I just finished reading Dana Goldstein’s “The teacher wars“. I found the book to offer an even-handed and deep evaluation of educator performance and public opinion of teachers and the teaching profession. Much of the book takes an historical perspective which may bore some readers. The author takes this approach to explain how the public understanding of education, expectations of teachers, and the politicization of attitudes directed toward education in contrast to other areas of public service has come to be. I know that groups of educators sometimes engage in “book studies” and am aware of many of the books that are selected. I recommend such groups consider this book – it is complex and may not paint a “feel good” picture, but I think it is realistic and takes on specific issues that will continue to shape education.

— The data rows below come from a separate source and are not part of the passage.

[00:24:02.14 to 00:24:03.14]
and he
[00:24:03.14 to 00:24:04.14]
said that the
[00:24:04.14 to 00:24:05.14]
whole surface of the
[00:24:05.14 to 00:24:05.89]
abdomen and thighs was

My concern about practicing educators is that they avoid issues that really end up having significant impact on their lives and the lives of students. Perhaps they feel these issues cannot be changed. Perhaps they feel that these issues are too political. I would encourage both deeper understanding and greater advocacy.
My intent here is to identify one of several topics from the book I thought might resonate with practitioners. The author describes teaching as having a “steep learning curve” that beginners encounter with limited practical preparation. There are multiple sub-topics. One target was teacher preparation. It seems college programs do not offer future teachers enough experience in developing what I call “tactical” skills. There seems too much emphasis on abstraction and not enough on practice. I used to teach one of the “abstraction” courses (educational psychology) and I have mixed reactions to such concerns. Recipes for practice have their own limitations and knowing why things work as they do can inform the constant decision making that is required in an applied setting. I suppose the point is when in a career is deeper understanding helpful and what can be done when there is limited access at different points in a career path. Knowing that future teachers had micro teaching, methods and field experiences of various types, I could conveniently assume that teaching tactics were up to someone else. I would suggest that the quality of supervised practice varies greatly from situation to situation and is a great preparatory challenge. Teacher education programs must pretty much take what they can get when placing students and I think realize that many opportunities offer little in the way of mentoring or quality models. So often it seems a money game. Programs operate on tuition dollars. More students mean more tuition. Running an elite program focused on fewer students generates insufficient funds. Educators believe student skills can be improved (students in this case are college students) and the public (e.g., parents) assume this as well. It is complicated when you are in the middle of such situations.
Whether because new teachers are missing important skills or because there is much to learn, it is clear that the learning curve is steep. A very high proportion of new teachers quit after a year or two. In undesirable settings this churn is the greatest and this lack of stability adds to other problems specific to such schools. One thing I know from my study of technology usage in K-12 settings is that new teachers tend not to generate what we have hoped to see. It may appear that this implies poor preparation. However, if one waits just a few years, newer teachers are more creative in their use of technology. This is a classic case of a learning curve and priorities. It is not necessarily that the new teacher has a poor background, it is that thess skills and knowledge do not materialize until the teacher develops a sense of the environment and likely finds classroom management skills that are effective.
Goldstein points to the value of what I would describe as “on the job training” as particularly important in the development of new teachers. Are administrators and other teachers willing and capable of offering specific suggestions. Do new teachers have opportunities to observe effective peers? Are new teachers offered additional time for planning? Are a greater number of “problem children” dumped on the new guy?
Goldstein suggests that experienced and new teachers likely have things to teach each other. Practicing teachers have concrete suggestions related to classroom situations. New teachers likely have new ideas – things they know but may not apply until the basics are under control. I wonder about the potential of technology to bring these two knowledge sources together. Are present means of interacting specific enough to be beneficial?